Leadership Transitions
Public Storage announced key leadership appointments to drive the PS4.0 vision and execution:
| • | Tom Boyle, the Company’s current Chief Financial and Investment Officer, has been appointed to Chief Executive Officer, effective April 1, 2026 |
| • | Joe Russell will be retiring from his roles as President and Chief Executive Officer on March 31, 2026, and will provide consulting services to the Company through March 31, 2027, to support the transition |
| • | Joe Fisher has been appointed President, Chief Financial Officer, effective February 16, 2026. He was most recently the President, Chief Financial and Investment Officer at UDR, an S&P 500 multifamily REIT |
| • | Natalia Johnson, the Company’s current Chief Administrative Officer, is being promoted to President, Chief Digital and Transformation Officer |
| • | Chris Sambar is being promoted to President, Chief Operating Officer and will now also oversee our PS Advantage third-party management platform |
| • | Ayash Basu has joined as Chief Revenue and Marketing Officer. He most recently served as a Managing Director & Partner at the Boston Consulting Group |
“It has been an honor to lead Public Storage through a decade of transformation, accretive growth and shareholder returns,” said Joe Russell. “Tom has been a valued partner and an exceptional leader in his dual role as CFO and CIO, helping create the foundation that has driven our improved capital allocation, superior operations, and relative shareholder returns in recent years. The Board, the senior leadership team and I are excited to see Tom and his team lead Public Storage into PS4.0, our powerful next era of growth.”

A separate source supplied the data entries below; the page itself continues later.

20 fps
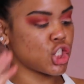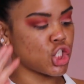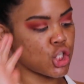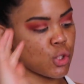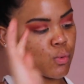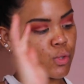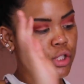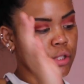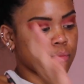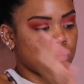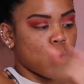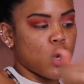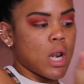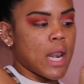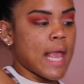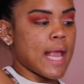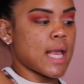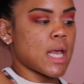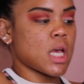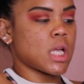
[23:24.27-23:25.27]
She was more
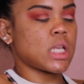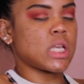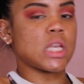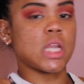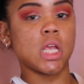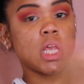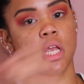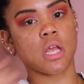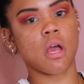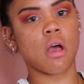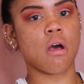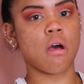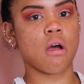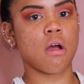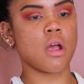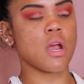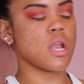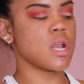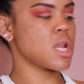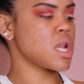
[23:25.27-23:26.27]
like a
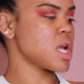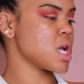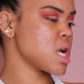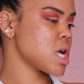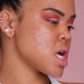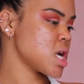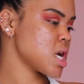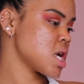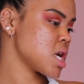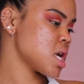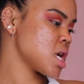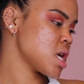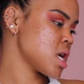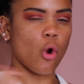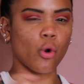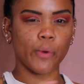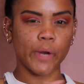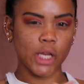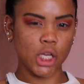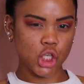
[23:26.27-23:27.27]
neon
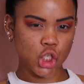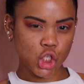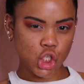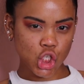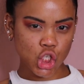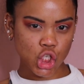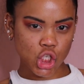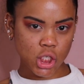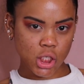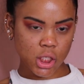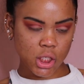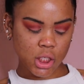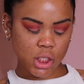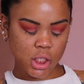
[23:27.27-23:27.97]
orange.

“I am deeply grateful to the Board for the trust they have placed in me, and I want to sincerely thank Joe Russell for his strong leadership of Public Storage and mentorship to me and the executive team,” said Tom Boyle. “Joe built a strong foundation for us to launch into PS4.0 with a focus on our people, our customers, our Brand, our industry-leading operating platform, and our ability to scale in a fragmented sector. Our single most important focus going forward will be per share earnings and cash flow growth resulting in accelerated shareholder returns. I believe the path to achieving that goal will be through superior customer experience and capital allocation.”

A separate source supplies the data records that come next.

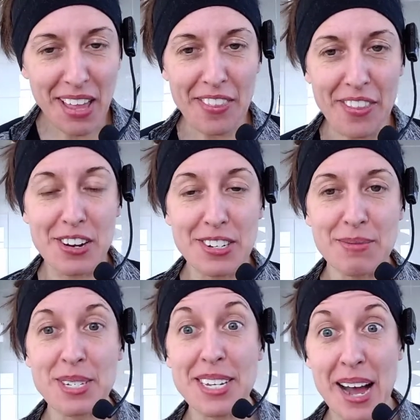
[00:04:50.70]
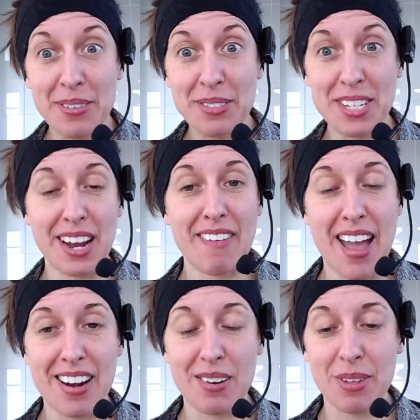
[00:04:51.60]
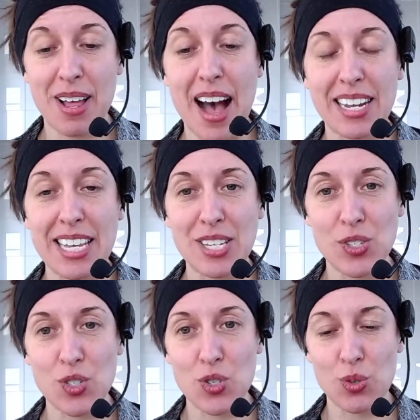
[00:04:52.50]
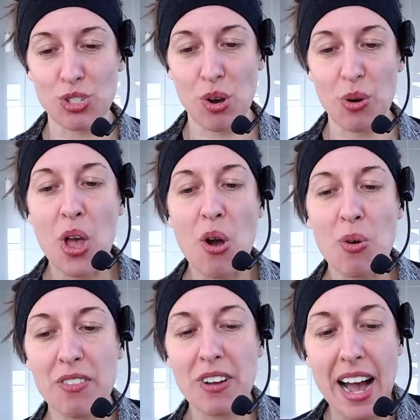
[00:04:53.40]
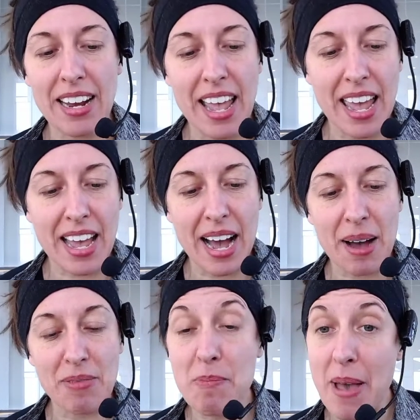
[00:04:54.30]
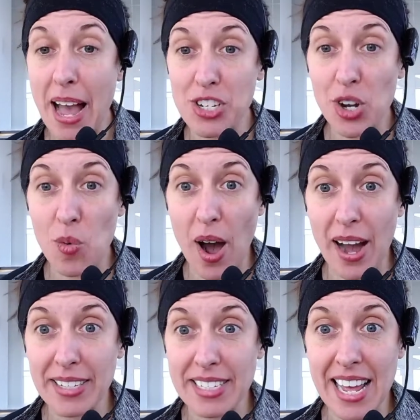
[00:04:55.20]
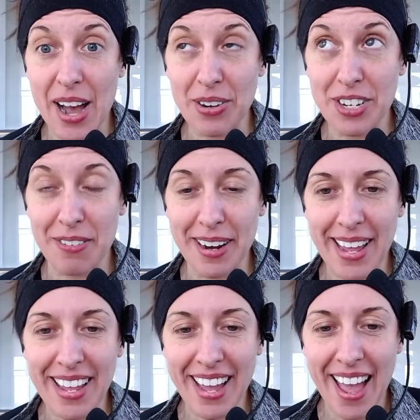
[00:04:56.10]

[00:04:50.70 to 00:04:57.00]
there are some sounds that I've added in with hotkeys too. So we've got a magic wand sound. You ready?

“I am joining Public Storage from the outside because the platform and industry opportunity are extraordinary,” said Joe Fisher. “Public Storage has assembled one of the most competitive, mission-driven, and high-integrity leadership groups in real estate today — a team built on a shared ownership and fiduciary mindset, operational and capital allocation excellence, and a commitment to drive shareholder value.“
Board Transitions
Public Storage also announced key Board of Trustee transitions to support the PS4.0 leadership transition:
| • | Shankh Mitra, current Chief Executive Officer of Welltower and Public Storage independent Trustee, has been elected to the role of non-executive Chairman of the Board effective April 1, 2026 |
| • | Ron Havner will continue to serve as a Trustee |
| • | John Reyes will not stand for re-election at the upcoming annual meeting |
| • | Joe Russell will retire from the Board upon his retirement as President and CEO on March 31, 2026 |
| • | Tom Boyle will join the Board of Trustees effective April 1, 2026 |
| • | A new Investment Committee of the Board of Trustees will be chaired by Ron Spogli, founder and Chairman of Freeman Spogli & Co. |
The Board of Trustees is incredibly thankful for the many years of leadership and partnership displayed by Ron Havner, Joe Russell and John Reyes, who have a combined 99 years in service to the shareholders of Public Storage. Ron Havner stated, “We have accomplished significant industry changing objectives over the past 40 years since I first joined Public Storage. Public Storage has an unmatched brand, operating platform, and balance sheet. John Reyes has been a leader and Trustee with uncommon financial discipline, sound judgement and a deep understanding of the business. His contributions to Public Storage’s success have been invaluable, and we thank him for his years of dedicated service. I especially want to thank Joe Russell for his decade of leadership resulting in leading self-storage shareholder returns over the last 1-, 3-, and 5-year periods. This transition is the culmination of several years of thoughtful succession planning at the Board level, and we’re excited for Shankh, Tom and the executive team to build from here.”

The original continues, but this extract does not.